_EXERCISE INSTRUCTIONS_.
In the copy, include every entry exactly but none of its images.

_Stored items_.
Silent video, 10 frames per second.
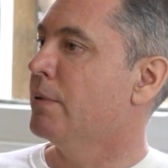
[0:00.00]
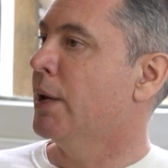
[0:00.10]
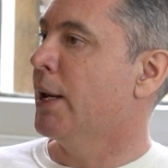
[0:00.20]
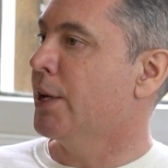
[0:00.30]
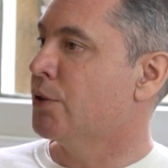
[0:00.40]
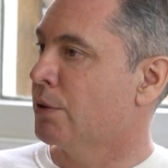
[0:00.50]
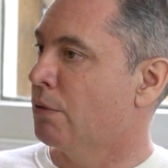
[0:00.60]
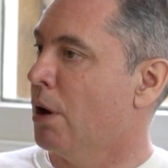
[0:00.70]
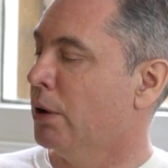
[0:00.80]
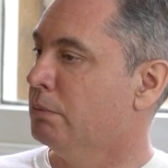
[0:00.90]

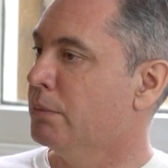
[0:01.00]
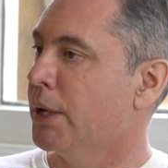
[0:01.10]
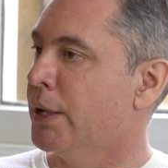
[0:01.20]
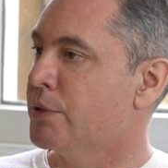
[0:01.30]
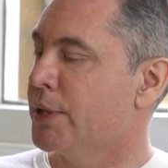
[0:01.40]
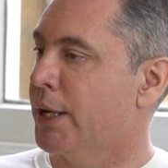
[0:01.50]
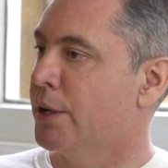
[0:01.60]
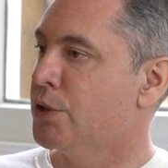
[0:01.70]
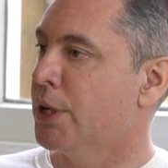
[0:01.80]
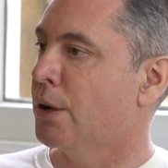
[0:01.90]
later on in
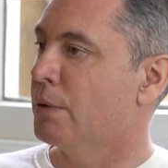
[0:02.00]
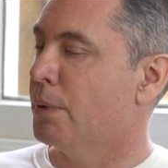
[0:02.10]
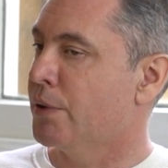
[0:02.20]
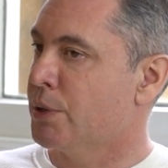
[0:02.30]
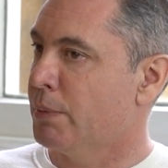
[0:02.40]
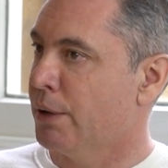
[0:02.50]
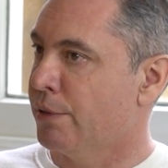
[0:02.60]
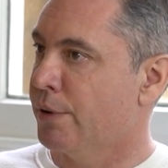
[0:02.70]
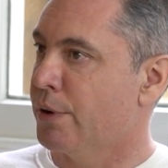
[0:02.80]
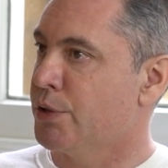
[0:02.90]
second year and possibly in
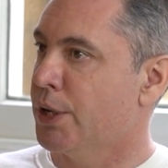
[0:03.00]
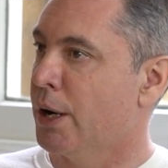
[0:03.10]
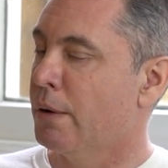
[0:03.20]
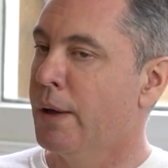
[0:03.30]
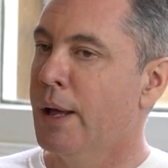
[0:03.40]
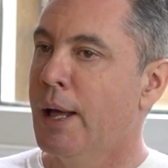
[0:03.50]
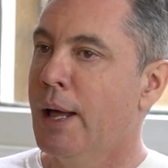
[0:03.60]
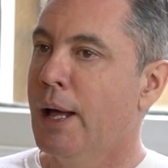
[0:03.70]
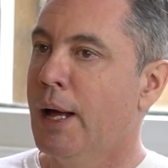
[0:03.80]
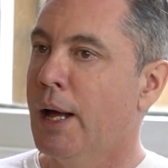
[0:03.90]
third year.
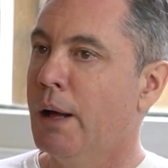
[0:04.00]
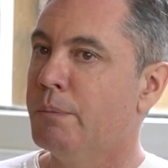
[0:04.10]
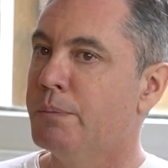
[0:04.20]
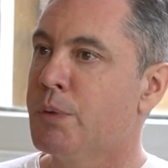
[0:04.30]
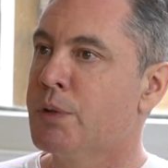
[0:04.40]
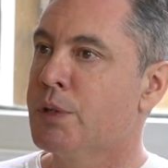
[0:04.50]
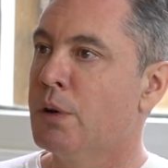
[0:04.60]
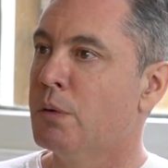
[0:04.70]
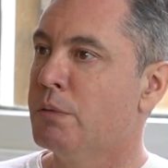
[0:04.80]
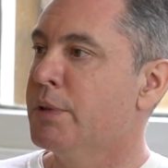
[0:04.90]

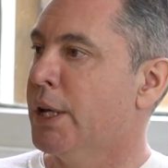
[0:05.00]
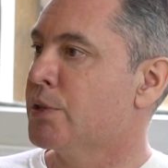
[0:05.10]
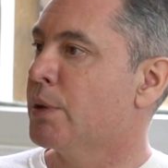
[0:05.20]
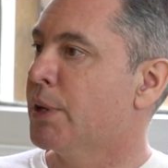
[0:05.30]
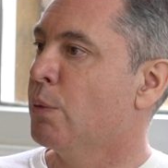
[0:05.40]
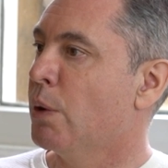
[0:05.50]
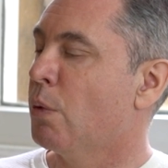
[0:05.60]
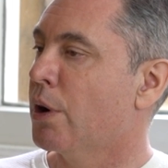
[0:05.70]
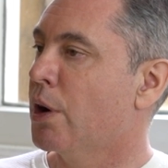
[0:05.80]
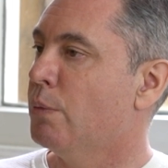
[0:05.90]
So yeah, it's something we
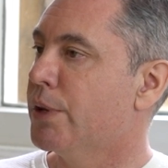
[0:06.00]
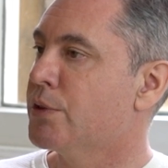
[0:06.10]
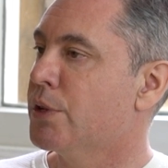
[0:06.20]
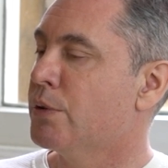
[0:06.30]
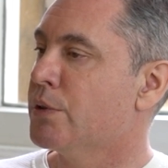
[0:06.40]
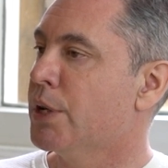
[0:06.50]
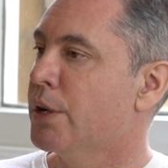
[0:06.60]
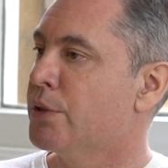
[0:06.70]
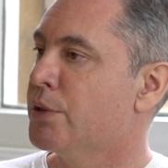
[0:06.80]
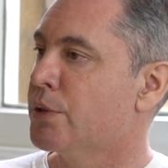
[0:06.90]
work on with students
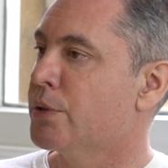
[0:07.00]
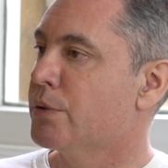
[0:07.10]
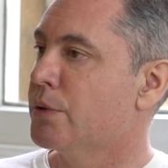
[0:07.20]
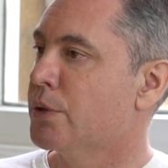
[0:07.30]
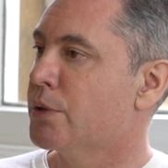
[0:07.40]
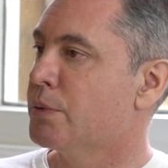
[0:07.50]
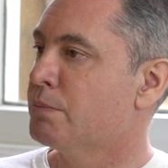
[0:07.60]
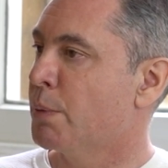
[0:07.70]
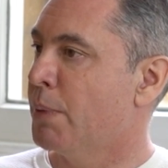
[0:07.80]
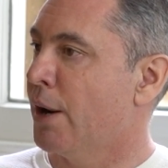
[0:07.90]
here to
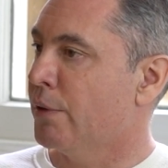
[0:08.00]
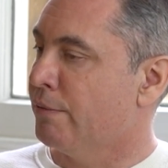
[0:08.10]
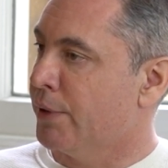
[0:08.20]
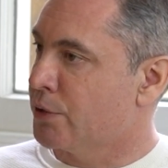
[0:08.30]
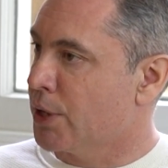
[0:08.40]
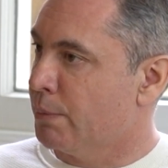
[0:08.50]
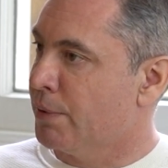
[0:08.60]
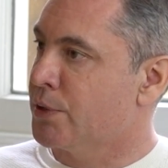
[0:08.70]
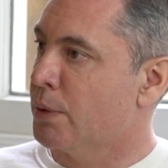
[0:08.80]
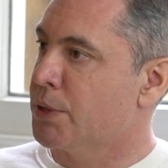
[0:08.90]
just prepare them for the type
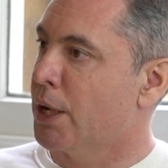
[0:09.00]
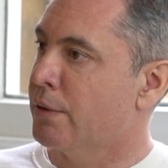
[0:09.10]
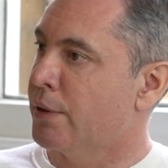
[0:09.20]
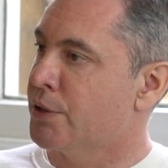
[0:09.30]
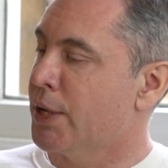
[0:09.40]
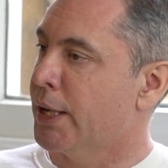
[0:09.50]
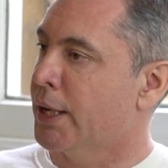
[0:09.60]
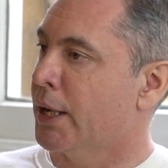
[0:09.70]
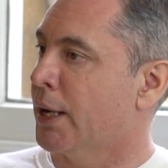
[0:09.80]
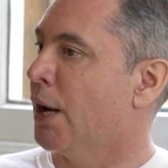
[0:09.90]
of subject they're
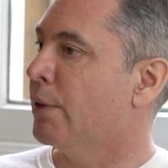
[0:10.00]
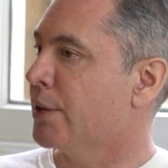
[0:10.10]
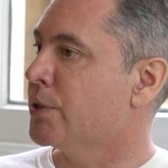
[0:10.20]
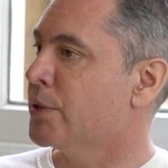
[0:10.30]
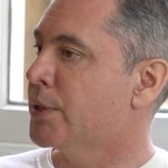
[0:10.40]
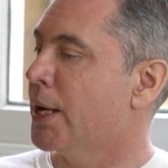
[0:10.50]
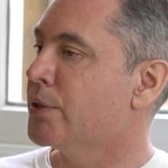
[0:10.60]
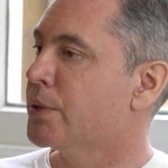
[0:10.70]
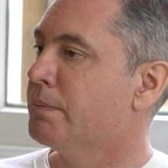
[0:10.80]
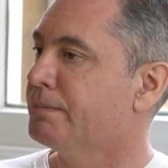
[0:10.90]
taking and how that's
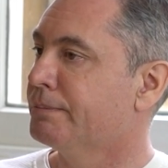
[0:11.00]
assessed.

_TASK ANSWER_.
Silent video, 10 frames per second.
[0:00.00]
[0:00.10]
[0:00.20]
[0:00.30]
[0:00.40]
[0:00.50]
[0:00.60]
[0:00.70]
[0:00.80]
[0:00.90]

[0:01.00]
[0:01.10]
[0:01.20]
[0:01.30]
[0:01.40]
[0:01.50]
[0:01.60]
[0:01.70]
[0:01.80]
[0:01.90]
later on in
[0:02.00]
[0:02.10]
[0:02.20]
[0:02.30]
[0:02.40]
[0:02.50]
[0:02.60]
[0:02.70]
[0:02.80]
[0:02.90]
second year and possibly in
[0:03.00]
[0:03.10]
[0:03.20]
[0:03.30]
[0:03.40]
[0:03.50]
[0:03.60]
[0:03.70]
[0:03.80]
[0:03.90]
third year.
[0:04.00]
[0:04.10]
[0:04.20]
[0:04.30]
[0:04.40]
[0:04.50]
[0:04.60]
[0:04.70]
[0:04.80]
[0:04.90]

[0:05.00]
[0:05.10]
[0:05.20]
[0:05.30]
[0:05.40]
[0:05.50]
[0:05.60]
[0:05.70]
[0:05.80]
[0:05.90]
So yeah, it's something we
[0:06.00]
[0:06.10]
[0:06.20]
[0:06.30]
[0:06.40]
[0:06.50]
[0:06.60]
[0:06.70]
[0:06.80]
[0:06.90]
work on with students
[0:07.00]
[0:07.10]
[0:07.20]
[0:07.30]
[0:07.40]
[0:07.50]
[0:07.60]
[0:07.70]
[0:07.80]
[0:07.90]
here to
[0:08.00]
[0:08.10]
[0:08.20]
[0:08.30]
[0:08.40]
[0:08.50]
[0:08.60]
[0:08.70]
[0:08.80]
[0:08.90]
just prepare them for the type
[0:09.00]
[0:09.10]
[0:09.20]
[0:09.30]
[0:09.40]
[0:09.50]
[0:09.60]
[0:09.70]
[0:09.80]
[0:09.90]
of subject they're
[0:10.00]
[0:10.10]
[0:10.20]
[0:10.30]
[0:10.40]
[0:10.50]
[0:10.60]
[0:10.70]
[0:10.80]
[0:10.90]
taking and how that's
[0:11.00]
assessed.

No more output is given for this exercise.